ABOUT THIS TASK
The line with "Silent video, 10 frames per second." marks the first line to copy, and the line with "Word for word: Le" marks the last. Transcribe that stretch of the data below exactly, without pictures.

Start of INPUT MATERIAL

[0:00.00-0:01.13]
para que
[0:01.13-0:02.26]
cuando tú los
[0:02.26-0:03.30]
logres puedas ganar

End of INPUT MATERIAL
Start of INPUT MATERIAL

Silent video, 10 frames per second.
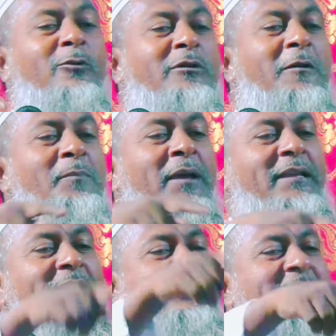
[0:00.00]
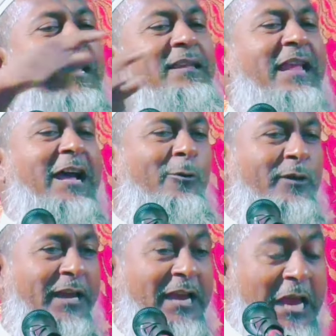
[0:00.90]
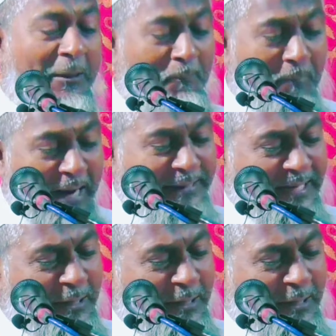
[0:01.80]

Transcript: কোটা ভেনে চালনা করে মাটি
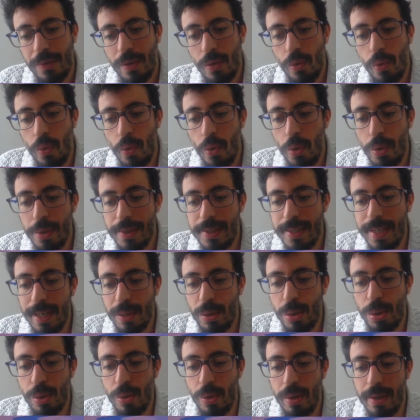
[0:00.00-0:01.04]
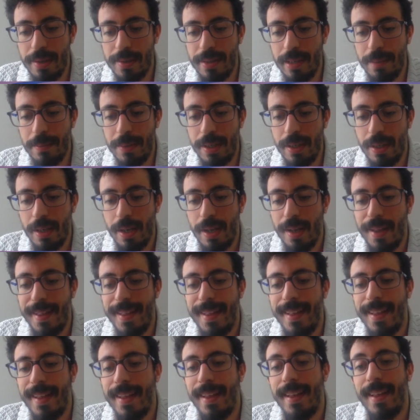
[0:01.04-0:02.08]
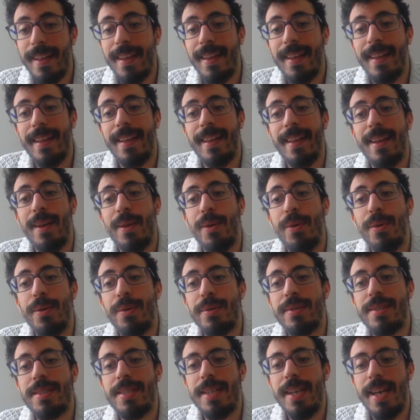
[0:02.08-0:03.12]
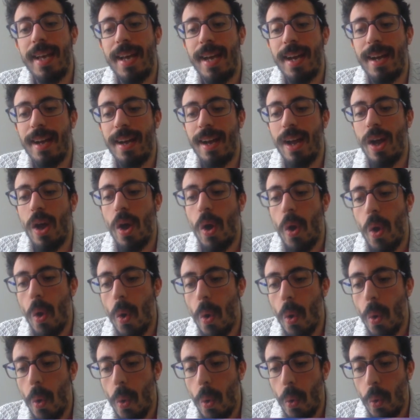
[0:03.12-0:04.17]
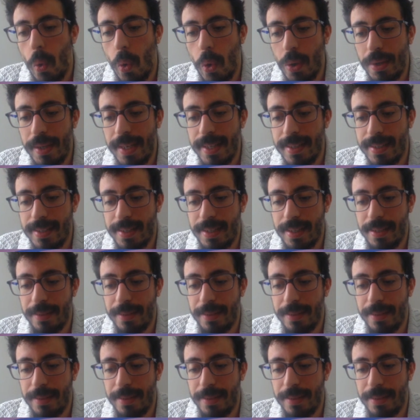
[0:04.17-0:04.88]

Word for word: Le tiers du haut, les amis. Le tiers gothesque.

End of INPUT MATERIAL

ANSWER SECTION
Silent video, 10 frames per second.
[0:00.00]
[0:00.90]
[0:01.80]

Transcript: কোটা ভেনে চালনা করে মাটি
[0:00.00-0:01.04]
[0:01.04-0:02.08]
[0:02.08-0:03.12]
[0:03.12-0:04.17]
[0:04.17-0:04.88]

Word for word: Le tiers du haut, les amis. Le tiers gothesque.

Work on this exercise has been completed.